Accession numbers for all 3,600 dynamic genes were imported into the Ingenuity Pathway Analysis software. Eight hundred thirteen genes that displayed upregulation relative to the median level across time course were selected as focus genes and used as the starting point for generating biological networks. To start building networks, the application queries the Ingenuity Pathways Knowledge Base for interactions between focus genes and all other gene objects stored in the Knowledge Base and generates a set of networks with a network size of 30 genes/proteins. Ingenuity Pathway Analysis then computes a score for each network according to the fit of the user’s set of significant genes. The score is derived from a P value and indicates the likelihood of the focus genes in a network being found together due to random chance. A score of 2 indicates that there is a 1/100 chance that the focus genes are together in a network due to random chance. Therefore, scores of 2 or higher have at least a 99% confidence of not being generated by random chance alone. Biological functions are then calculated and assigned to each network. These networks were then ranked on the probability that a collection of genes equal to or greater than the number in a network could be achieved by chance alone. A score of 3 indicates that there is a 1/1,000 chance that the focus genes are in a network due to random chance. The top six scoring networks were analyzed as part of this analysis.

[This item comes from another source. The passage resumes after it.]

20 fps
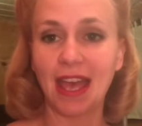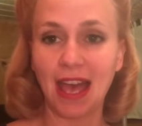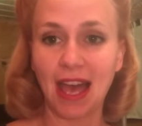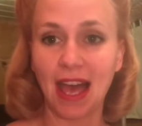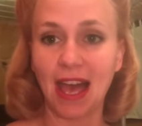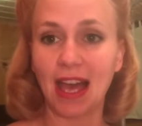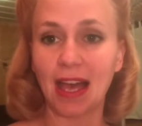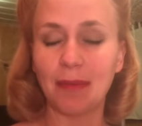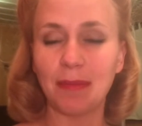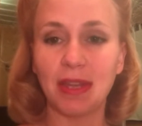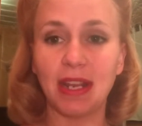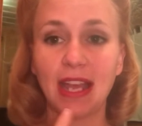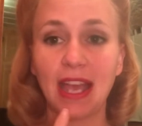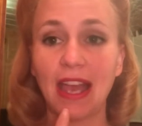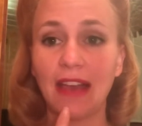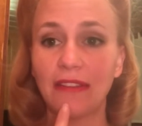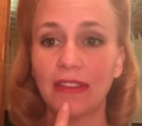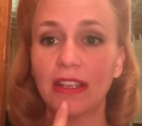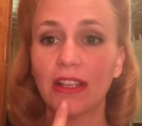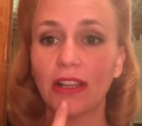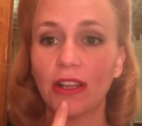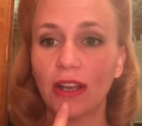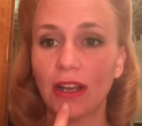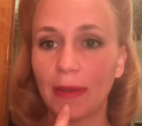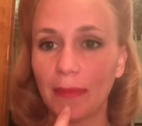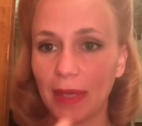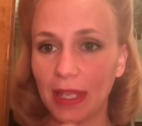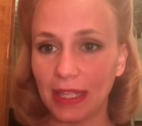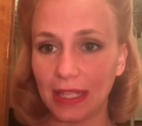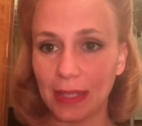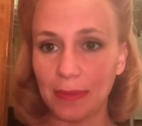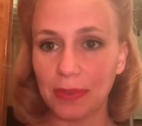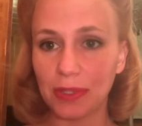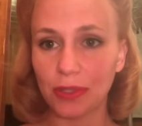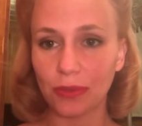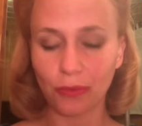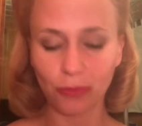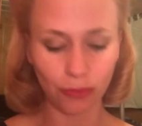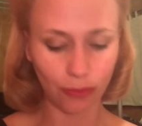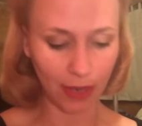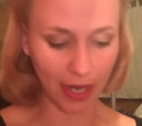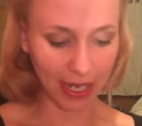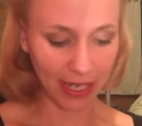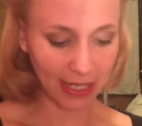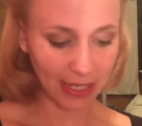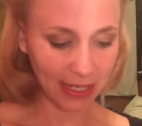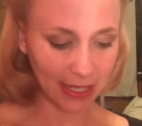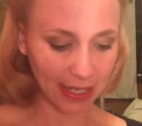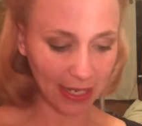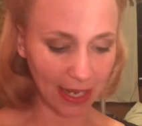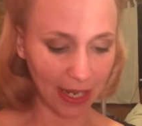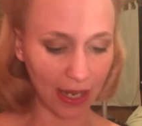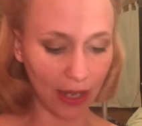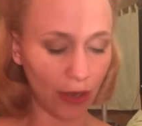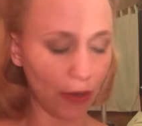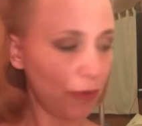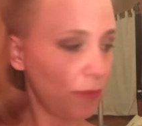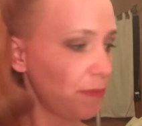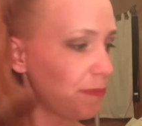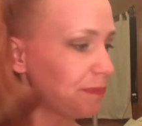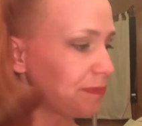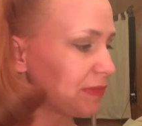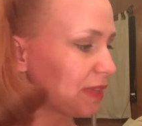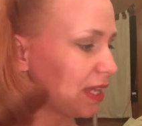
And I have the color on my lips right now.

RNA in situ hybridization.
Expression patterns were analyzed by RNA in situ hybridization using digoxigenin-labeled sense and antisense riboprobes. Probes were synthesized as described previously (12), using cDNA constructs containing the expressed sequence tag (EST) of interest (SRC Microarray Facility). Clonal cultures were sequence verified before being used as the template for riboprobe synthesis. Sense and antisense probes were prepared from linearized cDNAs using T7, T3, and Sp6 RNA polymerase. Probes were purified with Sephadex columns (Roche) after digestion of the vector with DNase I for 15 min at 37°C. Whole mount in situ hybridizations were performed as described by Christiansen et al. (8), with minor modifications. All probes were hybridized at 65°C and postantibody washes reduced to 30 min. Tissue was mounted in Mount-Quick aqueous (Daido Sangyo) and photographed using an Olympus AX70 compound microscope with Kodak Elite Ektachrome 160T color reversal film.
Temporal profiling from 10.5dpc to neonate kidney and comparison with previous studies.
Temporal profiling from 10.5dpc to neonate kidney vs. a common reference was performed to obtain a broad global survey of gene expression throughout development. Quadruplicate hybridizations were performed for each time point, and the combined data set was filtered for genes displaying dynamic temporal gene expression using the Welch ANOVA test (P < 0.005) and Benjamini and Hochberg false discovery rate correction; 3,600 genes passed this threshold and were subjected to further study (Supplemental Table S1; available at the Physiological Genomics web site).1
A series of boxed microarray experiments was also performed between 10.5dpc MM, 11.5dpc metanephroi, and 13.5dpc metanephroi to survey for temporal markers expressed during the inductive and early growth phase of metanephric development. B statistics were used to define differential expression for each time point. The complete rankings are available as Supplemental Material (Supplemental Table S2). Comparison of the boxed experiment to the 10.5dpc-neonate temporal profile showed strong agreement. Of the 102 genes that were found to be significantly differentially expressed by B statistics in the direct comparisons and by ANOVA for the temporal data, 99 displayed a similar pattern of expression. This provided confidence in both the accuracy and robustness of these profiling studies.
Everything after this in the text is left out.